What is it about me that makes it so easy to lie to? So easy to hide and keep things from? The books I've read, movies, stories and music have pointed to truth as being the best possible outcome for any situation. I agreed. Ive loved and lost. Listened and spoke to. Traveled and stayed put. The falsities have followed me to everywhere. Why? Why is it that my strong moral base and character is championed and sought out by those to falsify their life? NOSH NOSH NOSH NOSH NOSH NOSH.

This was going nowhere but down. Allow me to pep it up. How? Well lets see where we go.

I understand the borders of the land, the open hand and the sky so grand.
What I fail to see, is why we think we are free or the real strangers to me.
Hand in the front,Knife in the back
Quite a cowardly attack
While I have fallen at every blow
I chose to stand right back up and grow.
Or is that true?
Do I fail to see the stranger in you?
Am I a fool for camaraderie?
A bro grab or false honesty?
I seek the truths in all your eyes.
I'll do my best to take everything in stride.

Hey ho lets go.
My father has told me that going back to Montana may not be a bad idea.
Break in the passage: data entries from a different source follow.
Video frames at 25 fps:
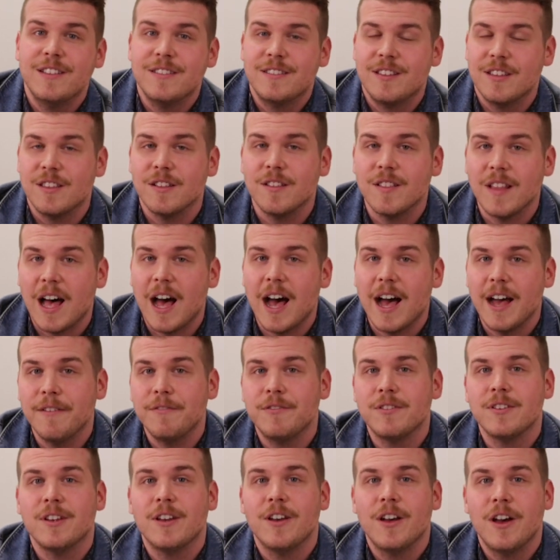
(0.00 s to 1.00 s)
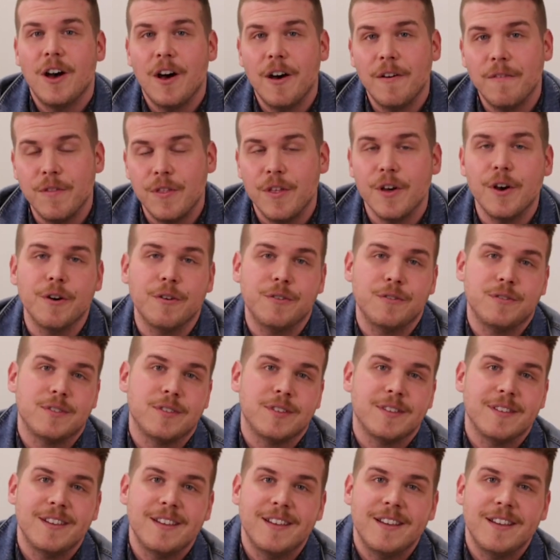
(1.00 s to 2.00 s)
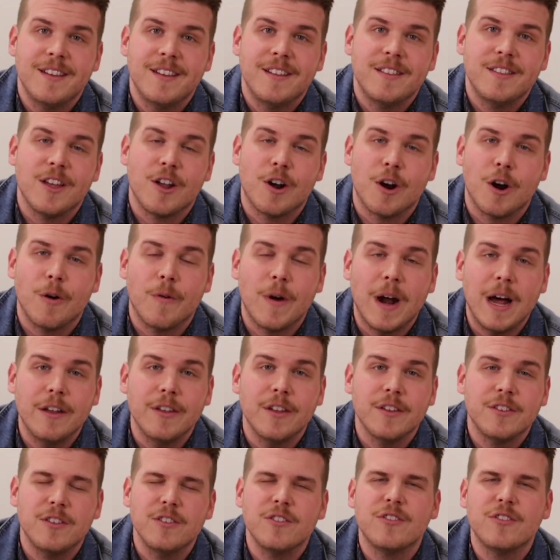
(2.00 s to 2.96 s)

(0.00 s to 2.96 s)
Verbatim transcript: to the lives of those that are around us.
He has asked me to work for a few months and get things all caught and see where I am at. He is a wise man, but I can't help to think that he is calloused, cold...I feel that my mother may have hurt him a lot more than he is willing to admit. While traveling in the automobile and shared with me in detail the story of my youth in which I remember vaguely traveling at 3:30 looking for my mother. I will leave out said details for they are of my ears. But I must say, I empathized with my father. He hoped that mother would have changed and wanted the best for her Im sure, but of course there are 2 sides to every story and I know my mother thought of him as controlling and over bearing. This I can see and also relate...but, for a mother of 2 to think it was a good idea to gallivant around town several nights a week with her lady friends (one of which died, asphyxiation on her own vomit) while he blue collar husband stayed home to mind the kids worried to death whether she would make it home I feel is wrong. Also...this kind of sat with me. "Your mother talked a big talk she was saying this and that about lawyers and I only stayed with her for so long because I was worried she was going to take you kids, I didn't want that, and obviously she didn't want you kids since she made no effort to straighten herself up and try to get you guys, cause she just went back to partying." This of course plays into the insecurities a bit more than I want. But I'll get over it. I always do.